* Task description *
Return the data exactly, without pictures.

::: Study material

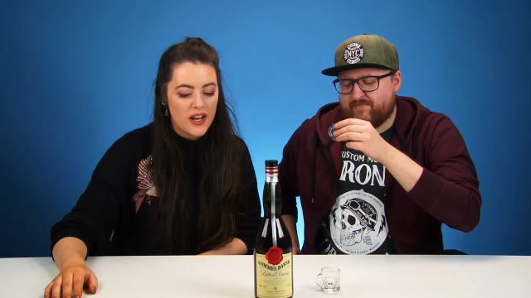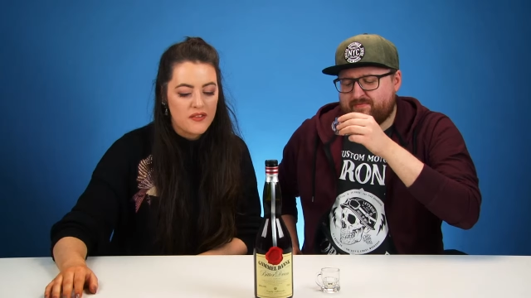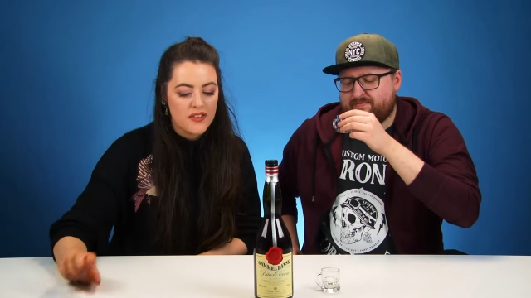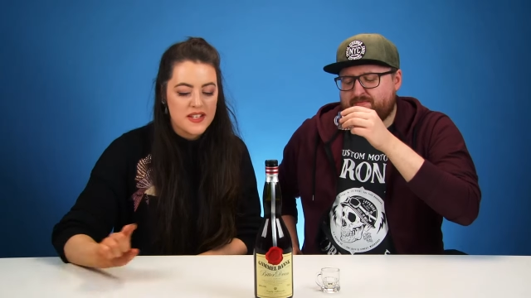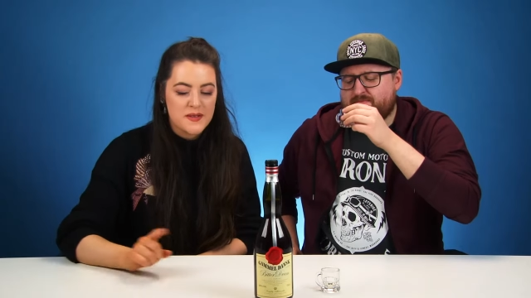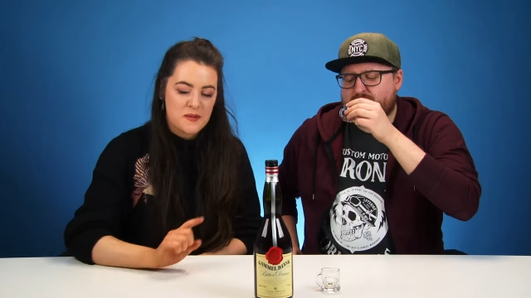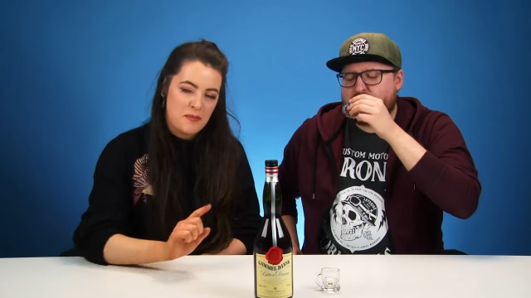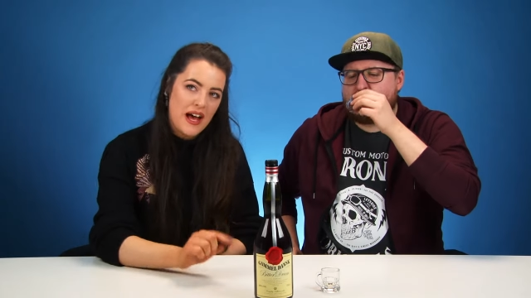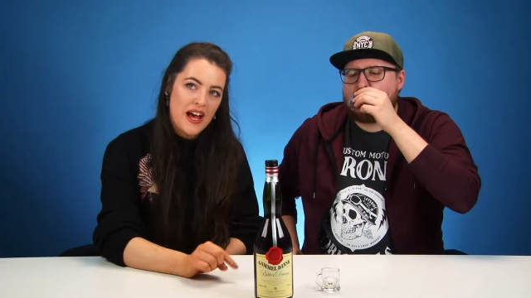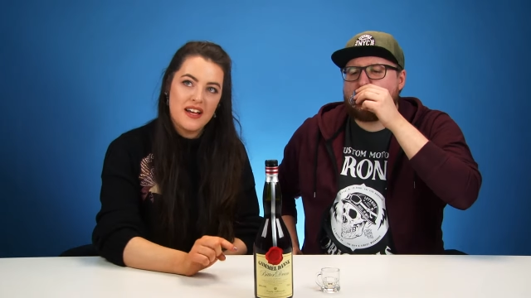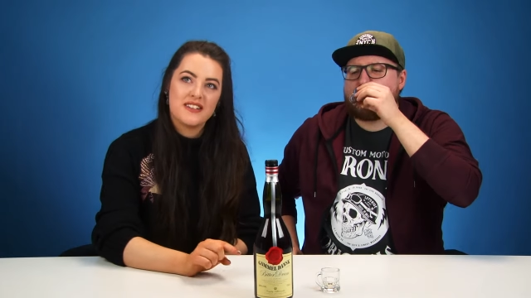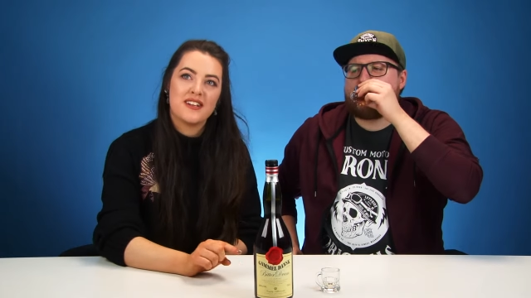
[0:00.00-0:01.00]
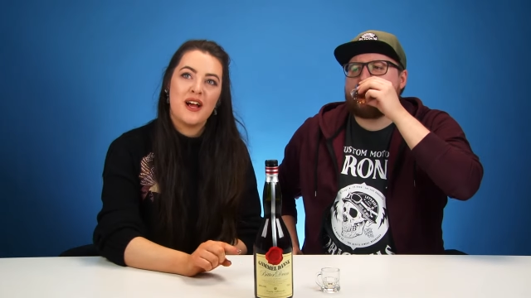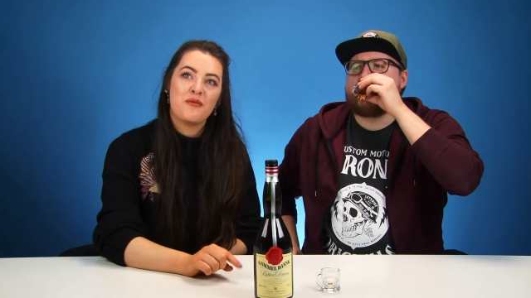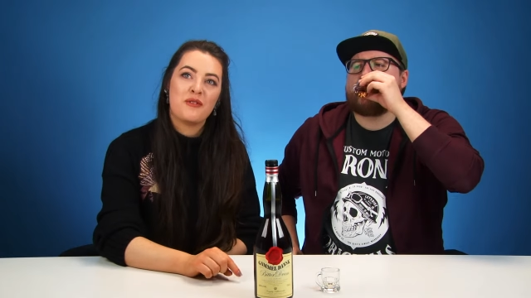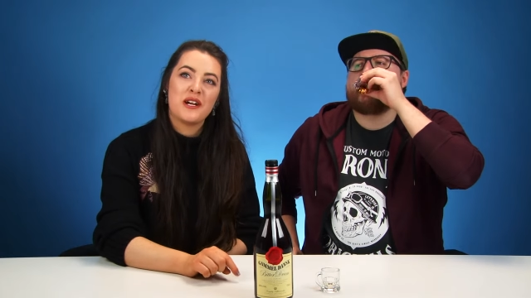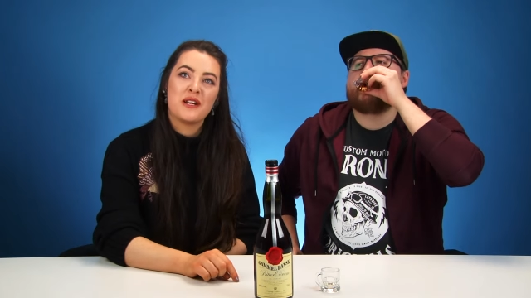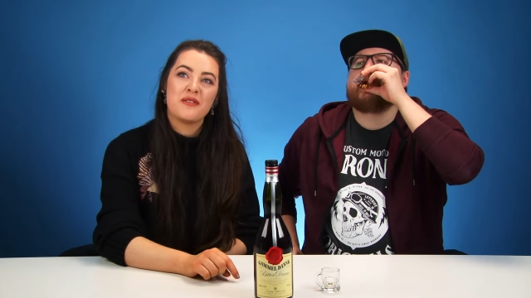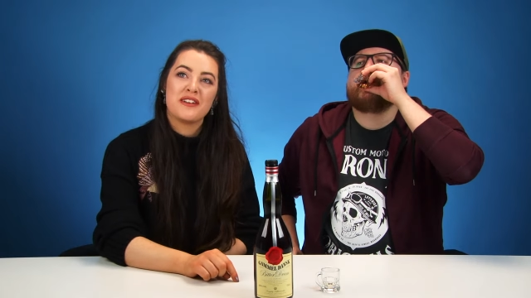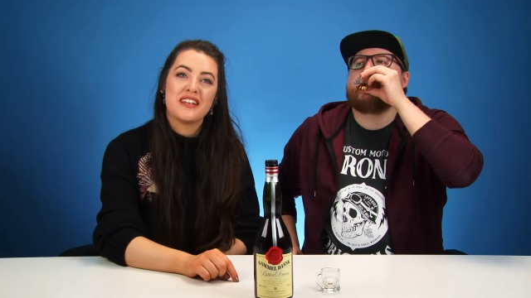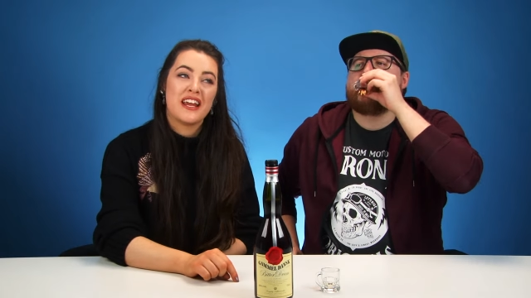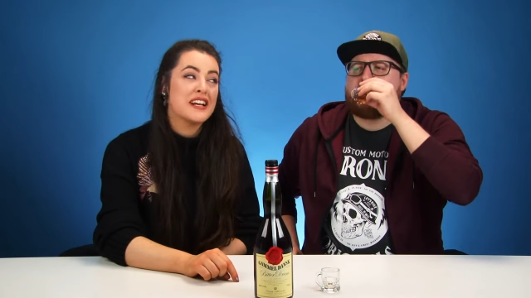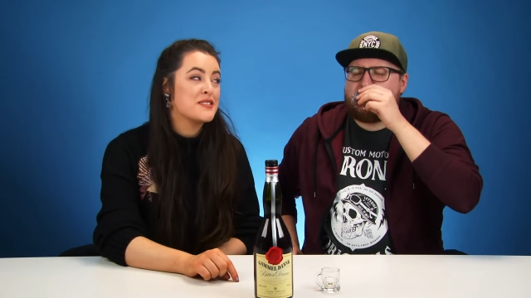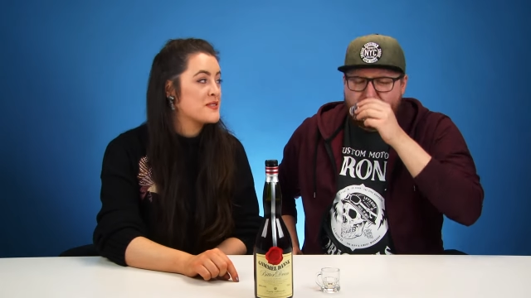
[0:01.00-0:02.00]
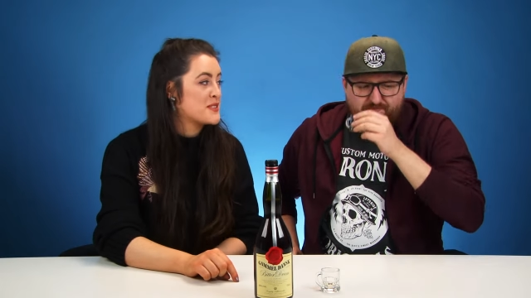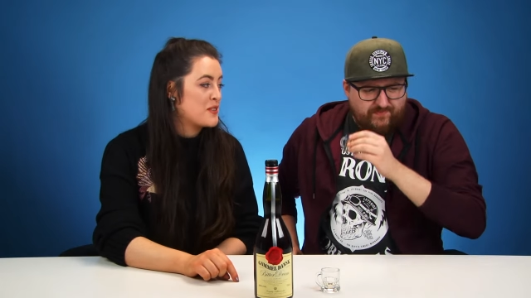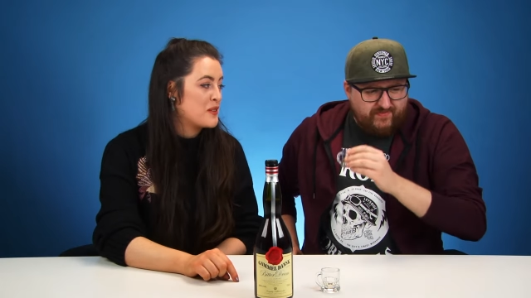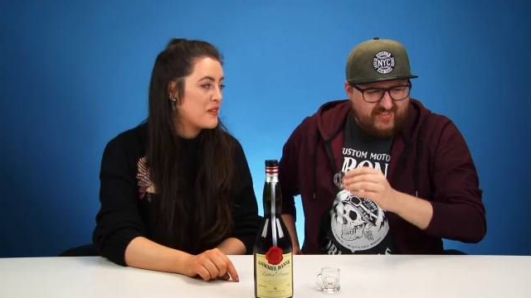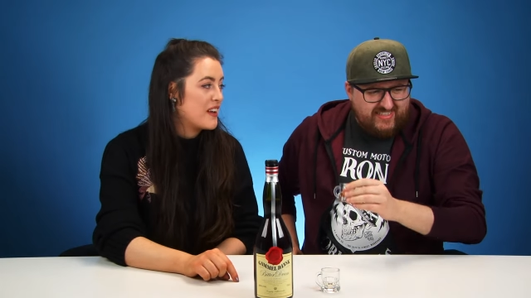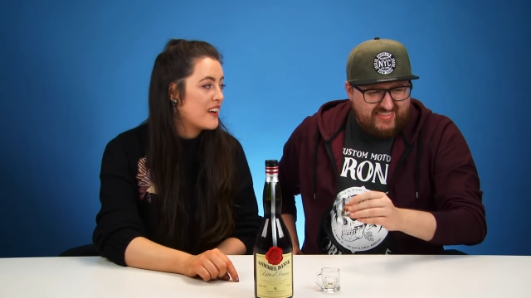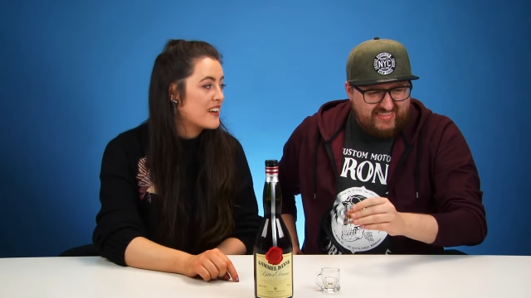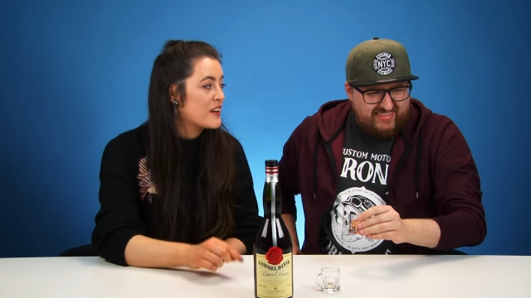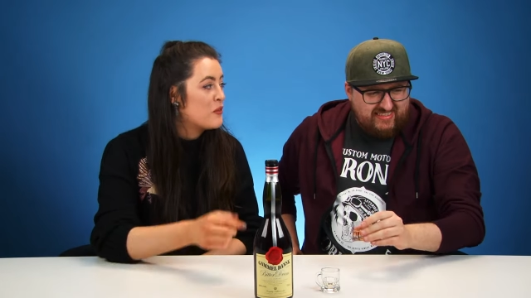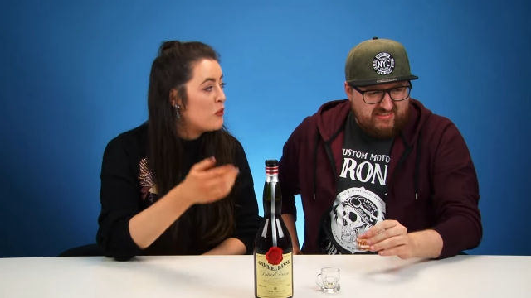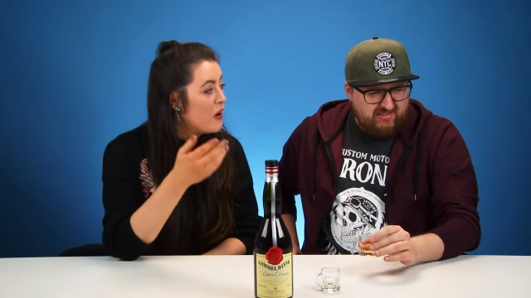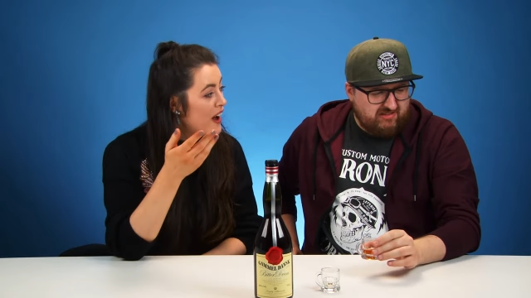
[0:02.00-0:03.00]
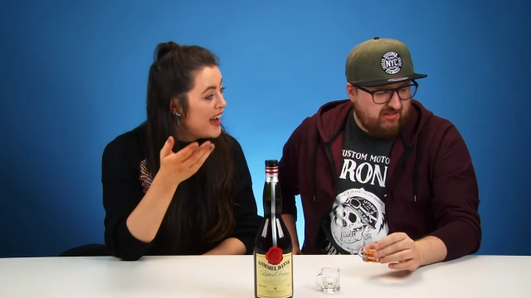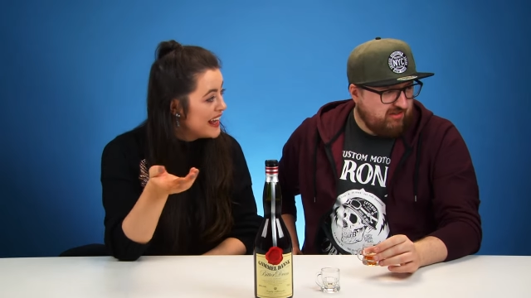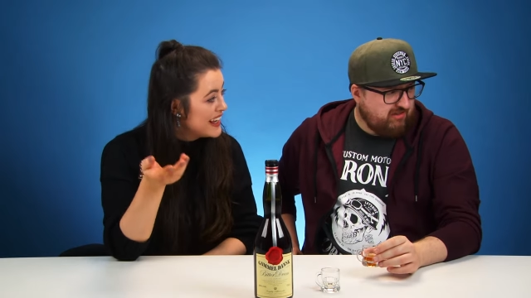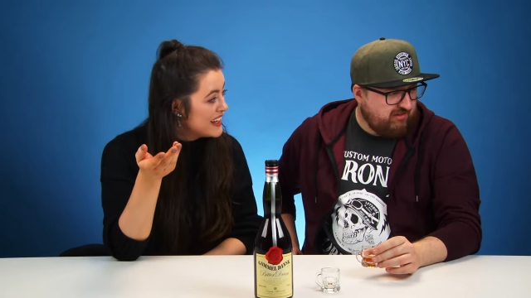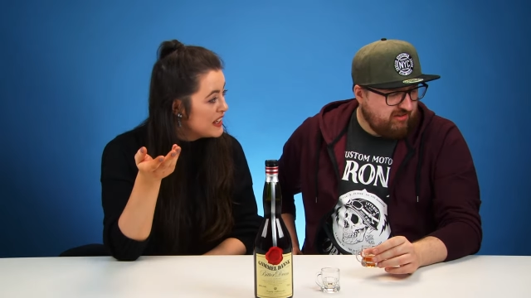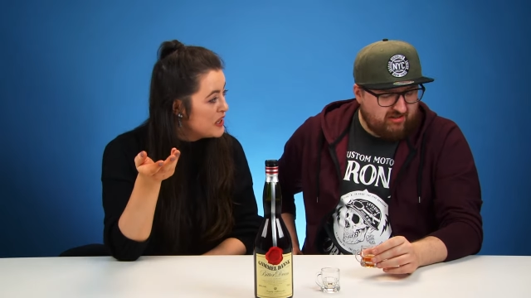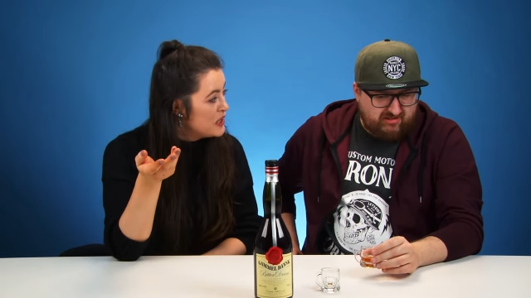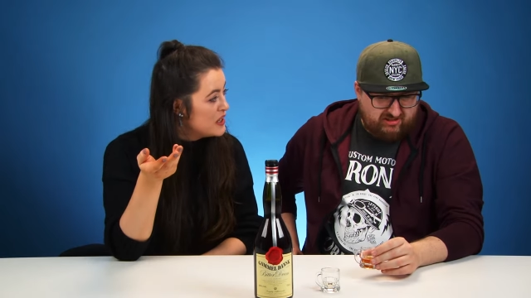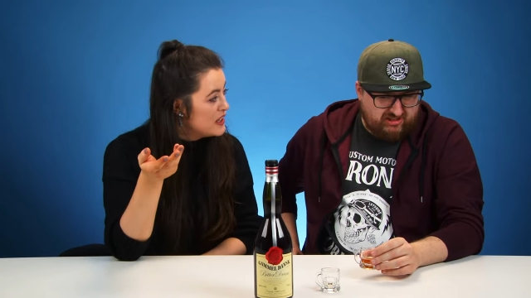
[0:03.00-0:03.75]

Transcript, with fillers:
Speaker 1: Well, if this is bad, I'm worried about the next one's gonna be like. Why?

::::::

* Response to the task *
[0:00.00-0:01.00]
[0:01.00-0:02.00]
[0:02.00-0:03.00]
[0:03.00-0:03.75]

Transcript, with fillers:
Speaker 1: Well, if this is bad, I'm worried about the next one's gonna be like. Why?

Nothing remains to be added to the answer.